Special reserve police (SRPs) have lost their bid to be recognised as equals with regular police officers.
The Court of Appeal yesterday dismissed the claim of 592 past and present SRPs who had accused the State of discrimination by failing to equate their terms and conditions of service with those of the regular officers in the Trinidad and Tobago Police Service (TTPS).
The SRPs had complained that they performed the same or equal work when compared to members of the TTPS of equivalent rank but did not receive equal benefits.
Through their attorneys, Ramesh Lawrence Maharaj SC and Vijaya Maharaj, the SRPs said as a result, they have been denied their right to equality of treatment from a public authority in the exercise of its functions under Section 4 (d) of the Constitution.
They further contended they were denied the protection of the law by the failure of the Minister of National Security to formulate regulations to give effect to their entitlements.

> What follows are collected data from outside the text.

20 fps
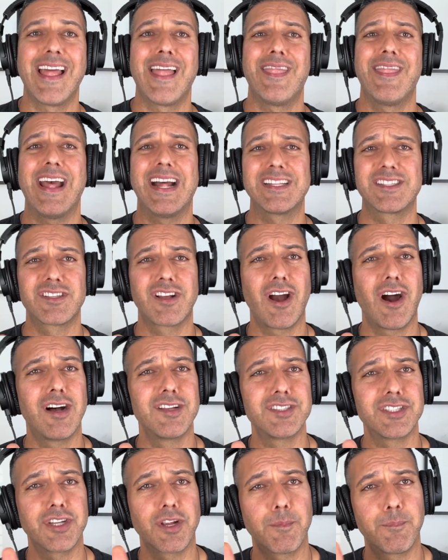That's
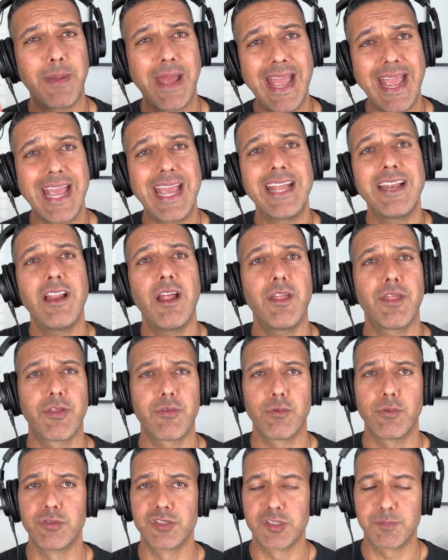causing your pain
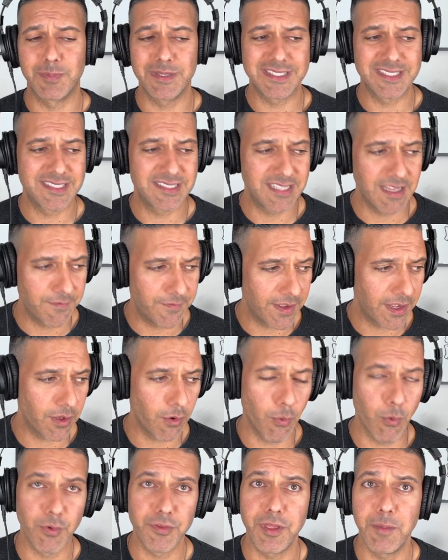through specific
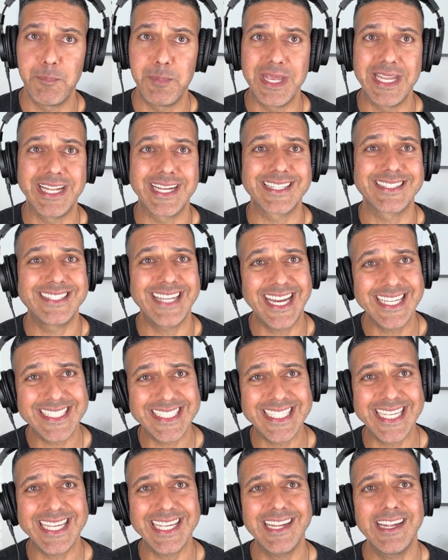orthopedic
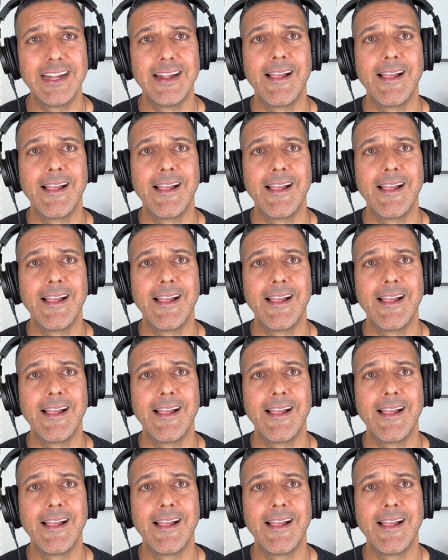testing.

The matter was initially heard before High Court Judge Prakash Moosai, who dismissed the claim on April 2, 2008.
An appeal was filed and judgment was delivered yesterday by Justices of Appeal Nolan Bereaux, Peter Jamadar and Allan Mendonca, who said they agreed with Moosai that there was no merit in the arguments raised by the officers. Appearing on behalf of the State were attorneys Fyard Hosein SC and Rachel Thurab.

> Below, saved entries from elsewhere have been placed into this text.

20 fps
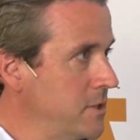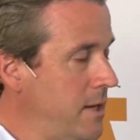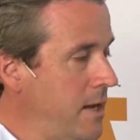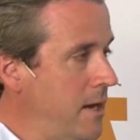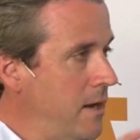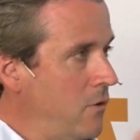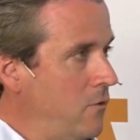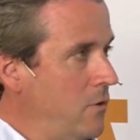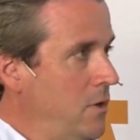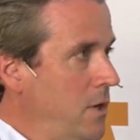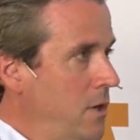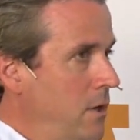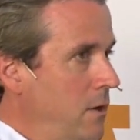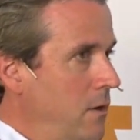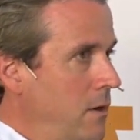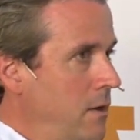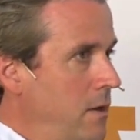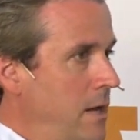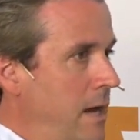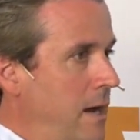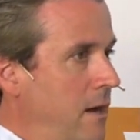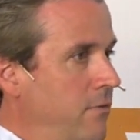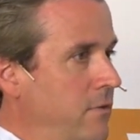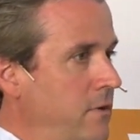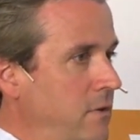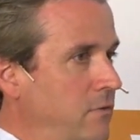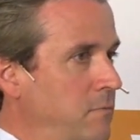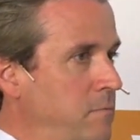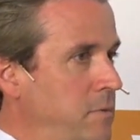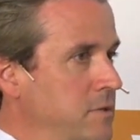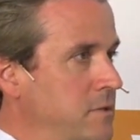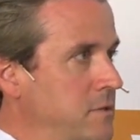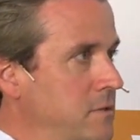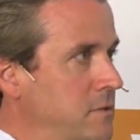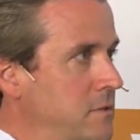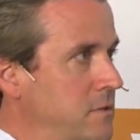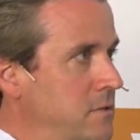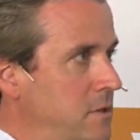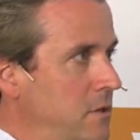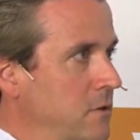and how, and how these
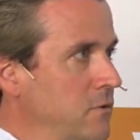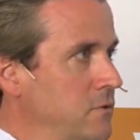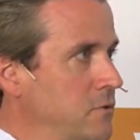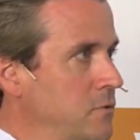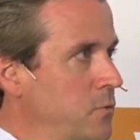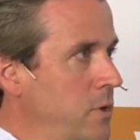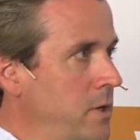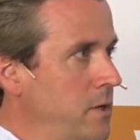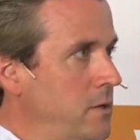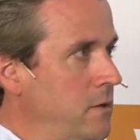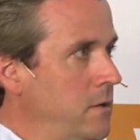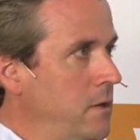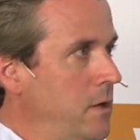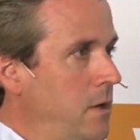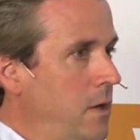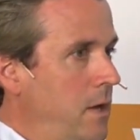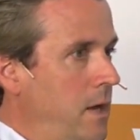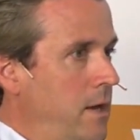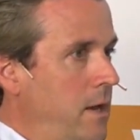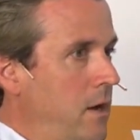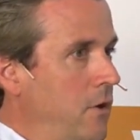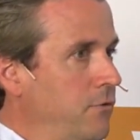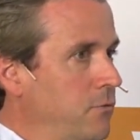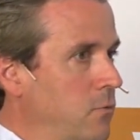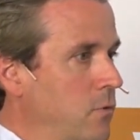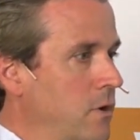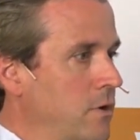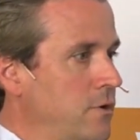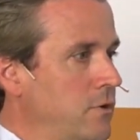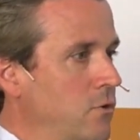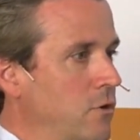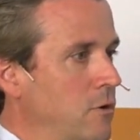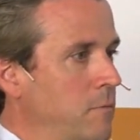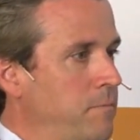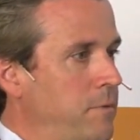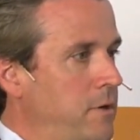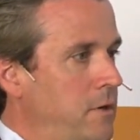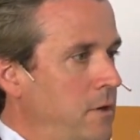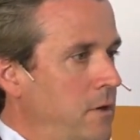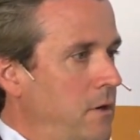businesses here in Sweden and elsewhere in
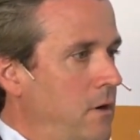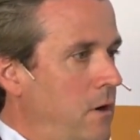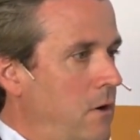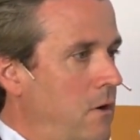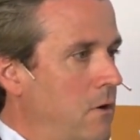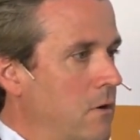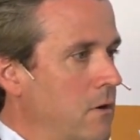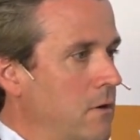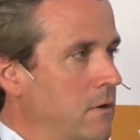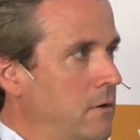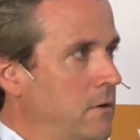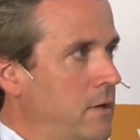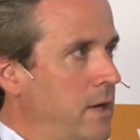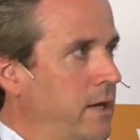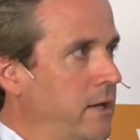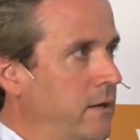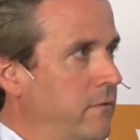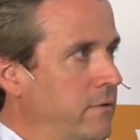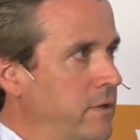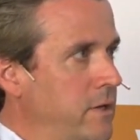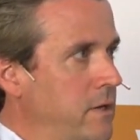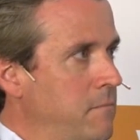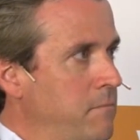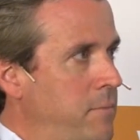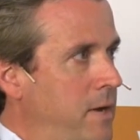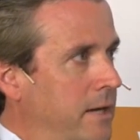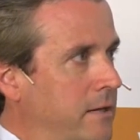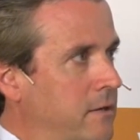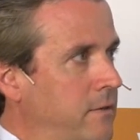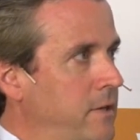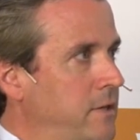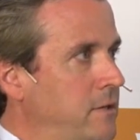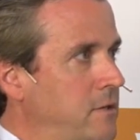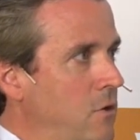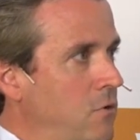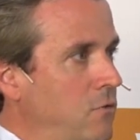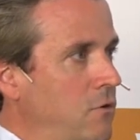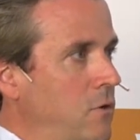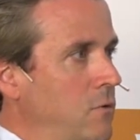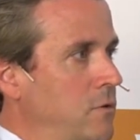Europe are negatively impacted. They
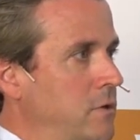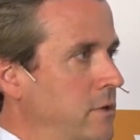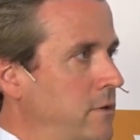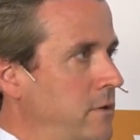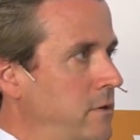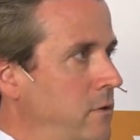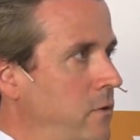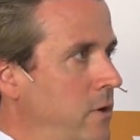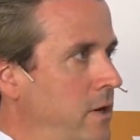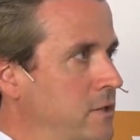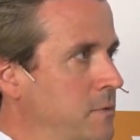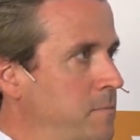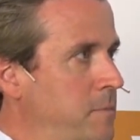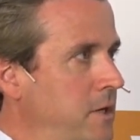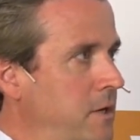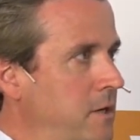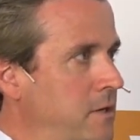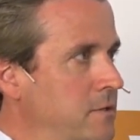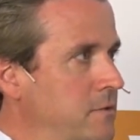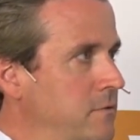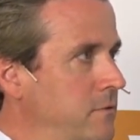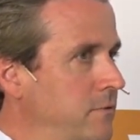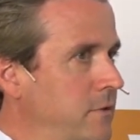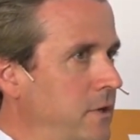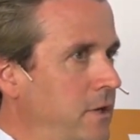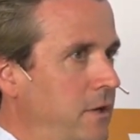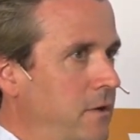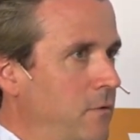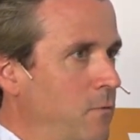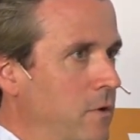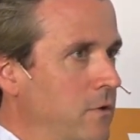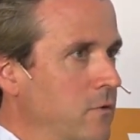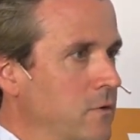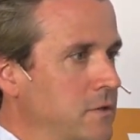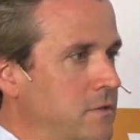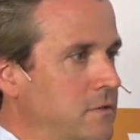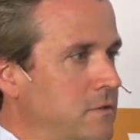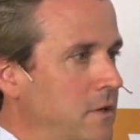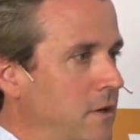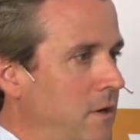don't go into the U.S. because of whether
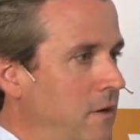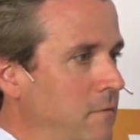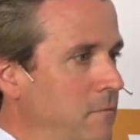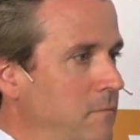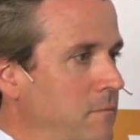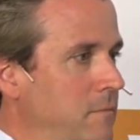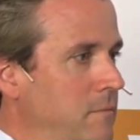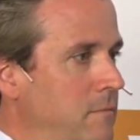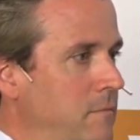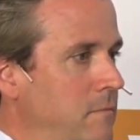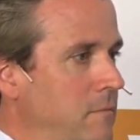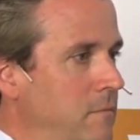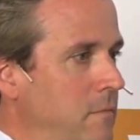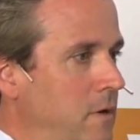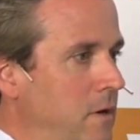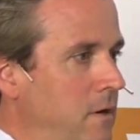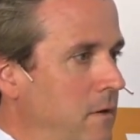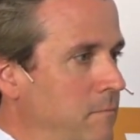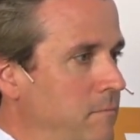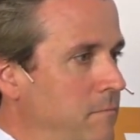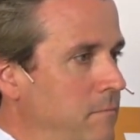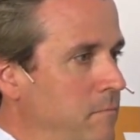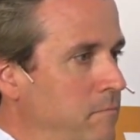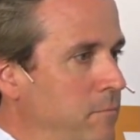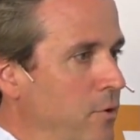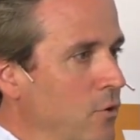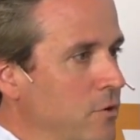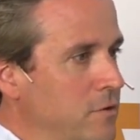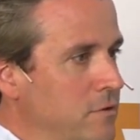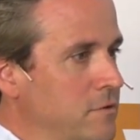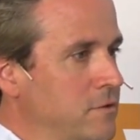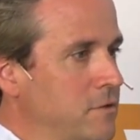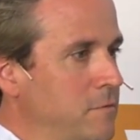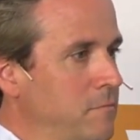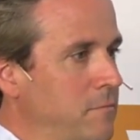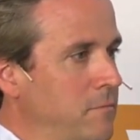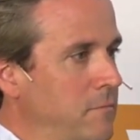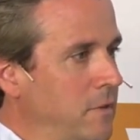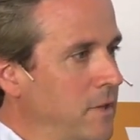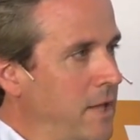it's um, uh,
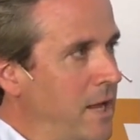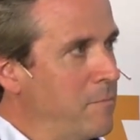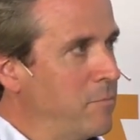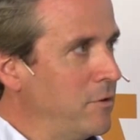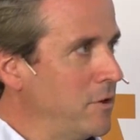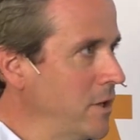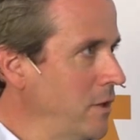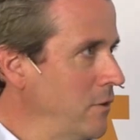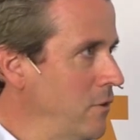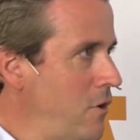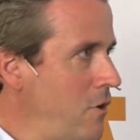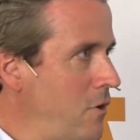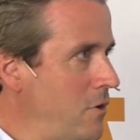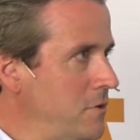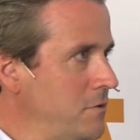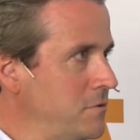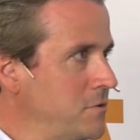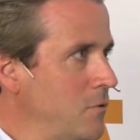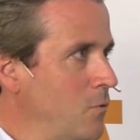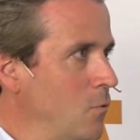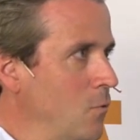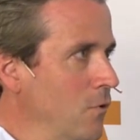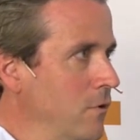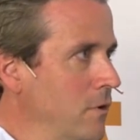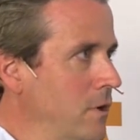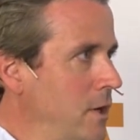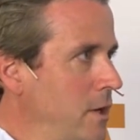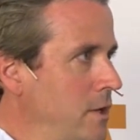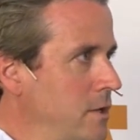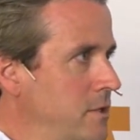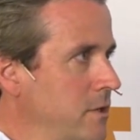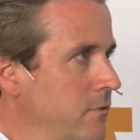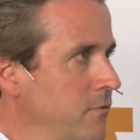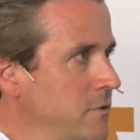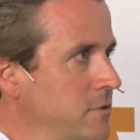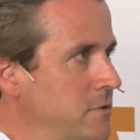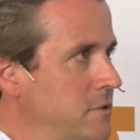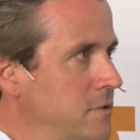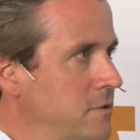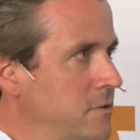burdensome labeling laws mm-hmm. or
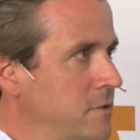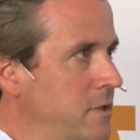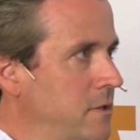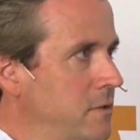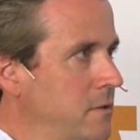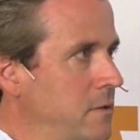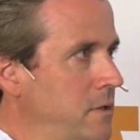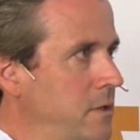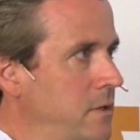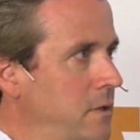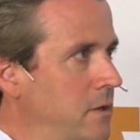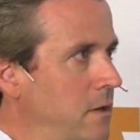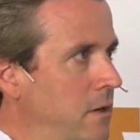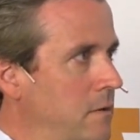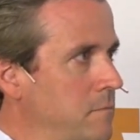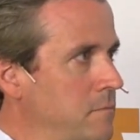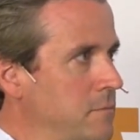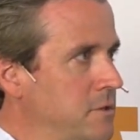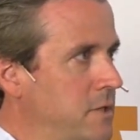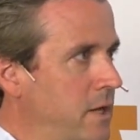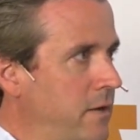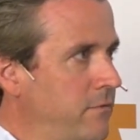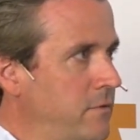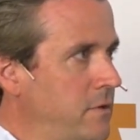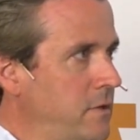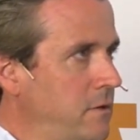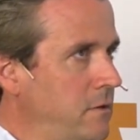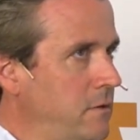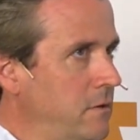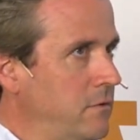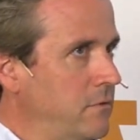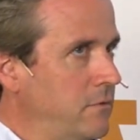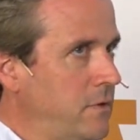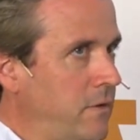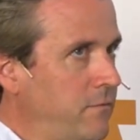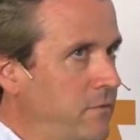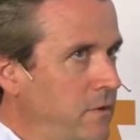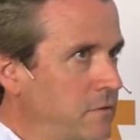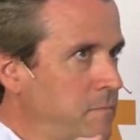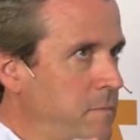differences in the um, safety
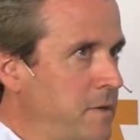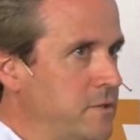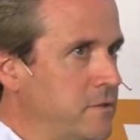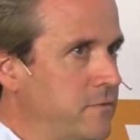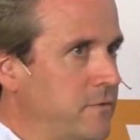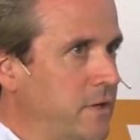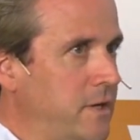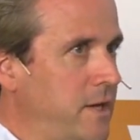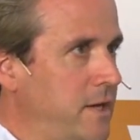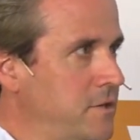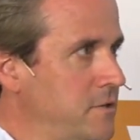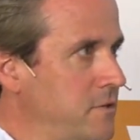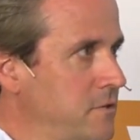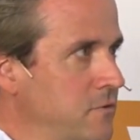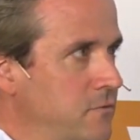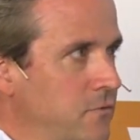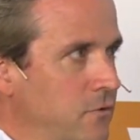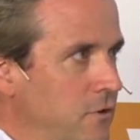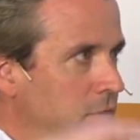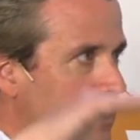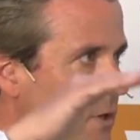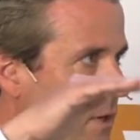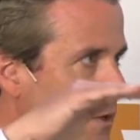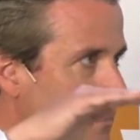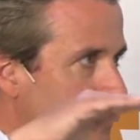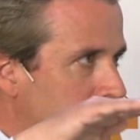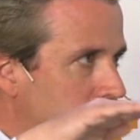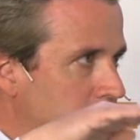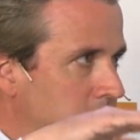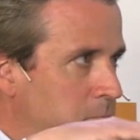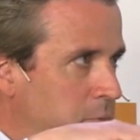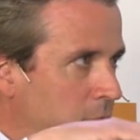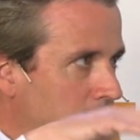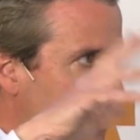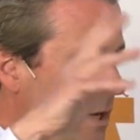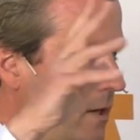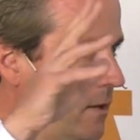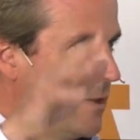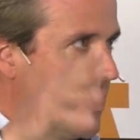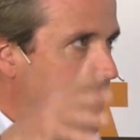safety specifications for
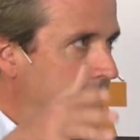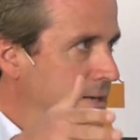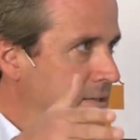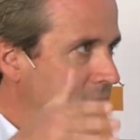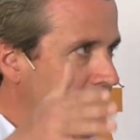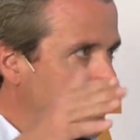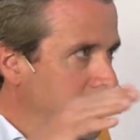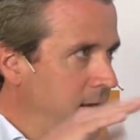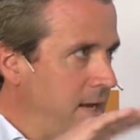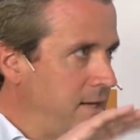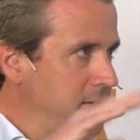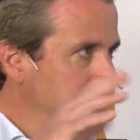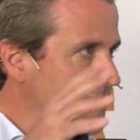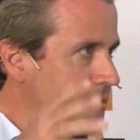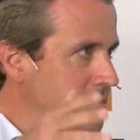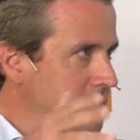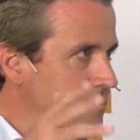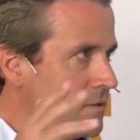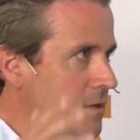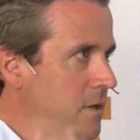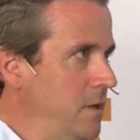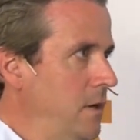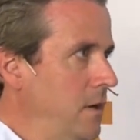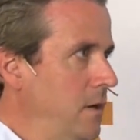display glass cases.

Moosai had concluded that members of the Police Service cannot be true comparators with members of the Special Reserve Police Service as the legislature had clearly created two distinct classes of officers, and the SRP service has been assigned duties of lesser responsibility.
"The failure to make regulations was not a breach of the right to protection of the law, " Moosai said.
"There was no legally enforceable duty on the relevant minister to pass regulations within any specific time frame. The non-implementation of the regulations could not have provided the basis for the remedies sought," he added.
Moosai had also ruled that the SRPs could access all, or substantially all, of the benefits proposed by the unimplemented regulations under the subsisting legislation.
In the final analysis, Moosai said the determination of the terms and conditions of service for SRPs was a matter of policy.
In outlining the facts, Bereaux, Jamadar and Mendonca said the SRP service was formed to provide a body comprising persons who were otherwise employed but who, out of civic responsibility, were prepared to assist the police by rendering part-time service.
"However, due to the increasing demand for manpower in the Trinidad and Tobago Police Service, without corresponding increases in its sanctioned strength, SRPs were called out on what appeared to be a permanent basis, instead of full-time or temporary service as contemplated by the Special Reserve Police Act," the judges said.
"On October 29, 1998, the Cabinet of Trinidad and Tobago agreed that regulations be made to give effect to the Act. In the process of preparing the regulations, however, it became clear that those SRPs who had been on virtual permanent duty would be disadvantaged when the regulations were made because such permanence was envisaged when the act was passed."
The Court said Cabinet also decided that the practice of utilising SRPs for extended periods on a full-time basis should be discontinued, which meant SRPs would no longer be employed full-time.
Cabinet had also agreed that those SRPs who had been continuously engaged, full-time, for a period of over two years (as at August 1, 2000) were eligible for permanent appointment into the regular Police Service.
Of the 1,110 police officers in the Special Reserve Police Service at the time, 696 had been on full-time duty for periods in excess of two years.